La grande absente du sommet "Tech for good" à l'Elysée : l'écologie

Le sommet "Tech for good" a réuni la quasi-totalité des représentants des acteurs du numérique dans le monde. Beaucoup de communication, mais peu de problèmes soulevés, notamment démocratiques et écologiques. Pendant ce temps, des chercheurs alertent : d'ici 2023, ce sera la fin d'Internet ou la fin de la planète.

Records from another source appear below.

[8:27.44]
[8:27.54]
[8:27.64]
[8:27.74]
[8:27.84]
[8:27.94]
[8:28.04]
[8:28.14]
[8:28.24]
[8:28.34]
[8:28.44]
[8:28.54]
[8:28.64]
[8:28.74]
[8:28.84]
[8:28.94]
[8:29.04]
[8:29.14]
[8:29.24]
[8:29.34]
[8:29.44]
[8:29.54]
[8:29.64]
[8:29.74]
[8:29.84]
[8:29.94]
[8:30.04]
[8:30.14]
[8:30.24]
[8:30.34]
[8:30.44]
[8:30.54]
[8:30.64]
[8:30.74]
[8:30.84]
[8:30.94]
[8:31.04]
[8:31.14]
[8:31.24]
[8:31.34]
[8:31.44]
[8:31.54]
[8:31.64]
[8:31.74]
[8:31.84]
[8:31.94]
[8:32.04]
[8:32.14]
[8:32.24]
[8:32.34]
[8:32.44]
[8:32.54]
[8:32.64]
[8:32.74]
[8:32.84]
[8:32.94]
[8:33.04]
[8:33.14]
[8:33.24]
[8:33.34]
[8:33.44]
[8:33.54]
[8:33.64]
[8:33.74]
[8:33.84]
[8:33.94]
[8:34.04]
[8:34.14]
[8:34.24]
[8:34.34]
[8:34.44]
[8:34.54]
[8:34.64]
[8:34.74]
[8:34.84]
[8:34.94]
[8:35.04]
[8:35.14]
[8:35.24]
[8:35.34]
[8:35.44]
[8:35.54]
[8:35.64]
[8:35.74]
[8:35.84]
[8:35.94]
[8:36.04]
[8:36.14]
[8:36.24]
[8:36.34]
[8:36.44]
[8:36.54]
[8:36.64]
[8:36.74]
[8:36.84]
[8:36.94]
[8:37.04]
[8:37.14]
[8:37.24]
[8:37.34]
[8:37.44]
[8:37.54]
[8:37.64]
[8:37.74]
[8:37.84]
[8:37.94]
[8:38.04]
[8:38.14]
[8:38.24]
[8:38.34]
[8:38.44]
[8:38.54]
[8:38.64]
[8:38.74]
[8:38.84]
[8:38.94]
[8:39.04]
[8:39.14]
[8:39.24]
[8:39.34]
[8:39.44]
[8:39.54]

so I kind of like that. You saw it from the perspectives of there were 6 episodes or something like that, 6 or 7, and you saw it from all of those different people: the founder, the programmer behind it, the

Politique. En voulant faire de la France une "startup nation" et déclarer l'augmentation de la croissance par la productivité comme l'enjeu de son quinquennat, et "en même temps" donner des leçons au président américain sur les enjeux écologiques en annonçant qu'il "n'y a pas de planète B", Emmanuel Macron n'est plus à une contradiction près. Tant que son équipe de communication est derrière pour projeter les écrans de fumée venant masquer les incohérences d'un tel discours, il peut se prêter à l'exercice du discours bicéphale. D'un côté : Macron avec la casquette de l'entrepreneur libéral peu scrupuleux de l'impact de la production humaine sur l'environnement, et de l'autre, Macron avec la casquette écologiste qui s'offusque qu'un traité ait été abandonné (une simple signature sur un morceau de papier). 

 

Hier soir, Macron recevait les grands représentants des grosses entreprises du numérique : Google, Facebook, Amazon, Microsoft, Booking.com, etc. Avec, comme idée clef que ces boites aux milliards de dividendes paient leurs impôts en France et soient des créateurs d'emplois pour la France. Louable, certes, même si l'on sait pertinemment que ces paroles auront peu d'impact sur des entreprises qui représentent à elles-seules l'équivalent du PIB l'Allemagne (quatrième puissance mondiale, tout de même) en capitalisation boursière. Les commentateurs analysent cela comme une volonté du président de réguler la concurrence du numérique en offrant des opportunités aux TPE et PME et de dynamiser l'emploi. Sans voir l'autre côté de la barrière : la grande absence du discours écologique sur les enjeux du numérique. 

 

"D'ici 2023, ce sera soit la fin d'Internet, soit la fin de notre planète", le Royaume-Uni tire la sonnette d'alarme

 

Le numérique suscite pourtant du côté des chercheurs et des ONG des inquiétudes de plus en plus prégnantes : au-delà des enjeux démocratiques, les enjeux écologiques sont plus que critiques. Certaines ONG, notamment Greenpeace, tirent la sonnette d'alarmes sur la pollution numérique que produisent tant l'utilisation d'internet que la consommation d'électricité employée par les géants du numérique pour conserver les milliards de tétra-données dans le monde. Il existe aujourd'hui trois milliards d'internautes, soit deux fois qu'il y a dix ans. Le décuplement des outils, notamment les data-servers et les ordinateurs de plus en plus puissants pour pouvoir réguler les milliards de flux de données qui circulent chaque jour dans le monde, draine progressivement mais de façon exponentielle la consommation des énergies dans le monde. 

 

Le livre choc d'Andrew Ellis, professeur à l'université d'Aston, a réveillé l'Etat britannique. "Si nous ne trouvons pas de solutions alternatives, d'ici 2023, ce sera soit la fin d'Internet, soit la fin de notre planète" déclare-t-il ainsi au Télégram. Seul à avoir réellement appréhendé les enjeux écologiques liés au numérique, le Royaume-Uni réunit des experts du monde entier au Royal Society de Londres afin d'analyser la situation et trouver des solutions pour éviter le fameux "capacity crunch" tant redouté par de nombreux spécialistes, qui conduirait purement et simplement à l'une des plus grandes catastrophes économiques et sociétales des dernière décennies. Pendant ce temps ? Macron élude la question, si tant est qu'il l'ait vraiment acquise, et se contente de donner un repas avec ceux qui pourraient bientôt être tenus comme premiers responsables de cette catastrophe.

 

La menace n'est pourtant pas si lointaine, elle s'envisage dans une perspective n'excédant pas les dix ans. Or, l'opinion publique européenne n'est majoritairement pas avertie de cette situation, pas même certains hauts représentants de la politique et de l'action numérique. Cette situation pourrait survenir comme un couperet pour un grand nombre d'individus composant la société modernisée. Pourquoi cette discrétion et le peu de réaction ? Il convient aujourd'hui de vraiment avertir, informer, sensibiliser et saisir les organisations étatiques mondiales pour pallier les risques à venir sur notre planète et sur notre société. Les enjeux s'avèrent bien trop grands pour avoir été (volontairement ou non) éludés lors de ce "Tech for Good", réunion qui s'avérait pourtant essentielle pour commencer à réfléchir avec les premiers acteurs dans le domaine.

 

À nouveau, Macron a préféré la communication en oubliant le fond du sujet.